Here’s an example of how it works in real life. A few weeks ago, screenwriter and television producer Amy Berg shared headshots of Chris Evans, Chris Pine, Chris Pratt and Chris Hemsworth and stated, “One has to go.” In no time, her Tweet went viral with many saying #RIPChrisPratt.
Since the beginning of time, people have had differing opinions about politics, religion, the importance of a college education, how to raise children, money and plenty of other topics. What’s different today is the way people choose to deal with those who don’t think the same way. If you don’t agree with my perspective, you are #cancelled and basically cease to play any kind of relevant role in my life.
In many instances, cancel culture has silenced conversations between friends, co-workers and family because it seems impossible to have a civil conversation about a topic you feel strongly about and still walk away as friends.

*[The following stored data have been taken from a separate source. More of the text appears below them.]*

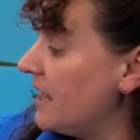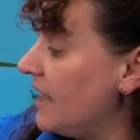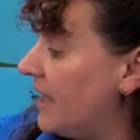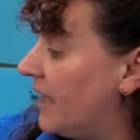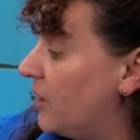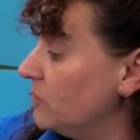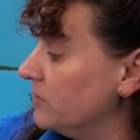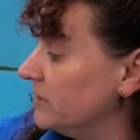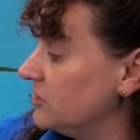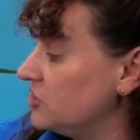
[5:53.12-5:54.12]

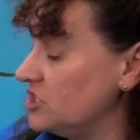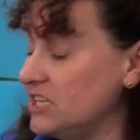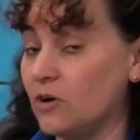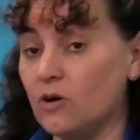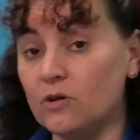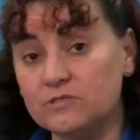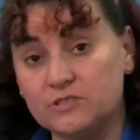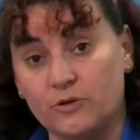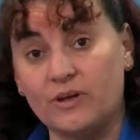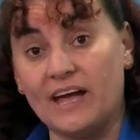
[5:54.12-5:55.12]
now she
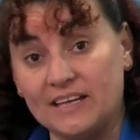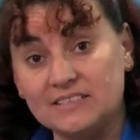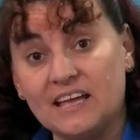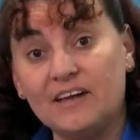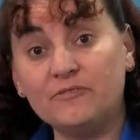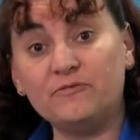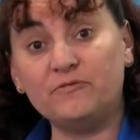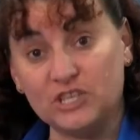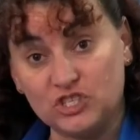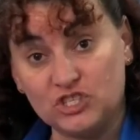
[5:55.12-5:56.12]
also has a
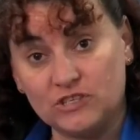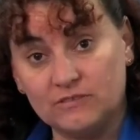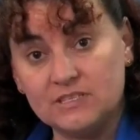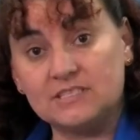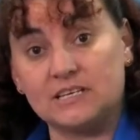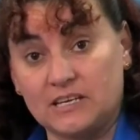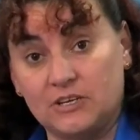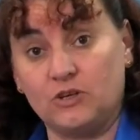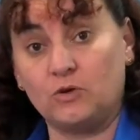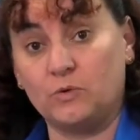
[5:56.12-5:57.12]
fish stuck
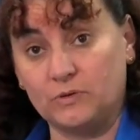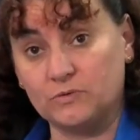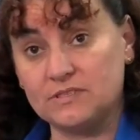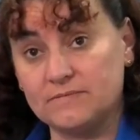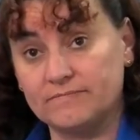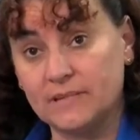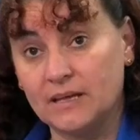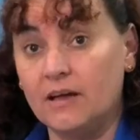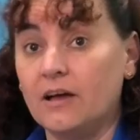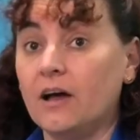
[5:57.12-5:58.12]
in her quills.
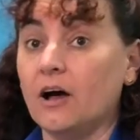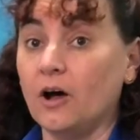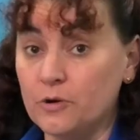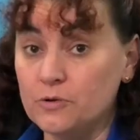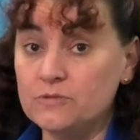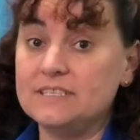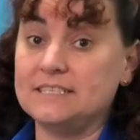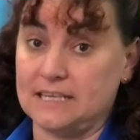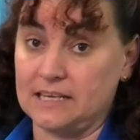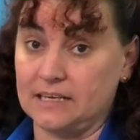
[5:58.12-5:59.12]
Oh
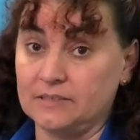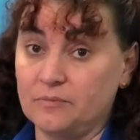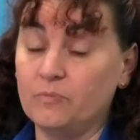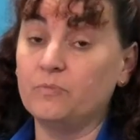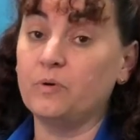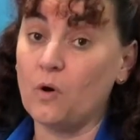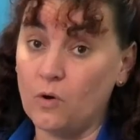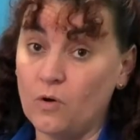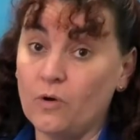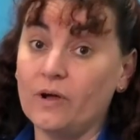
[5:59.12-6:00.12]
dear,
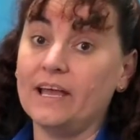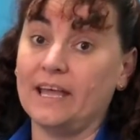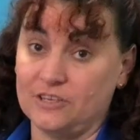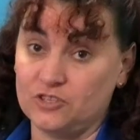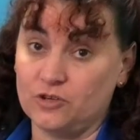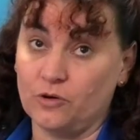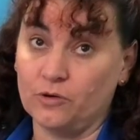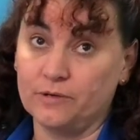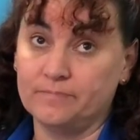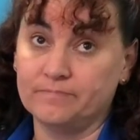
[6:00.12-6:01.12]
poor
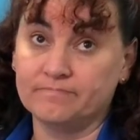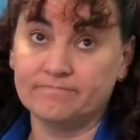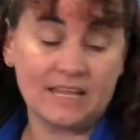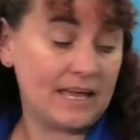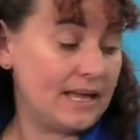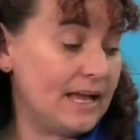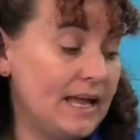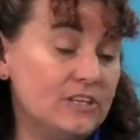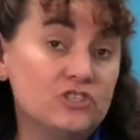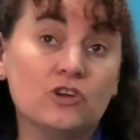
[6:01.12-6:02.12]
Hedgehog.
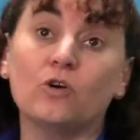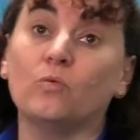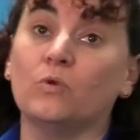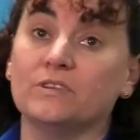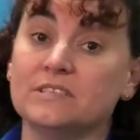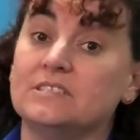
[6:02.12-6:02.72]
Hedgehog was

Some may think that cancel culture is a new thing that has come along with social media, but it’s not. It just has a platform that didn’t exist before.
Yale research psychologist Irving L. Janis first used the term “groupthink” in 1972, defining it as when people will set aside their own personal beliefs or adopt the opinion of the rest of the group even if they actually disagree or have doubts about the perspective.
Research repeatedly has shown us that “groupthink” is very dangerous. Instead of saying what they really believe, some people will remain silent because they don’t want to risk rocking the boat or in this day and time—being #cancelled.
Symptoms of groupthink include: perceived inability to be wrong, justifying a group’s decisions based on the supposed majority opinion, stereotyping opposing perspectives and creating barriers to alternative views or information that doesn’t support their way of thinking.
Cancel culture impacts relationships. Can we build relationships instead of canceling them?
Instead of canceling people out, let’s be respectful even in our differences because we all have something to offer.
Encourage conversation with people who have different opinions than yours.
Focus on trying to understand where others are coming from instead of only trying to change their mind. This can help people feel heard and valued, even if you don’t agree with them. Wouldn’t you want to be treated the same way?
Ask questions—not in a third-degree way, but out of curiosity and wanting to learn more.
Be willing to share your perspective without coming across as though your way is the only correct line of thinking.
Stay curious. Nobody has all the answers. There is richness in spending time with people who have differing ideas about how to solve a problem. It’s been said: two heads are better than one. That’s because many times what comes out of brainstorming together is much better than what one person can come up with on their own.
Whether we are talking cancel culture or groupthink, bullying people into agreement or attempting to shame someone for what they think doesn’t build relationships. It doesn’t change anything, either. Instead, it tears people down and creates division. Hanging with people who think and act just like you might be comforting initially, but consider this—in the end, your perspective could be wrong.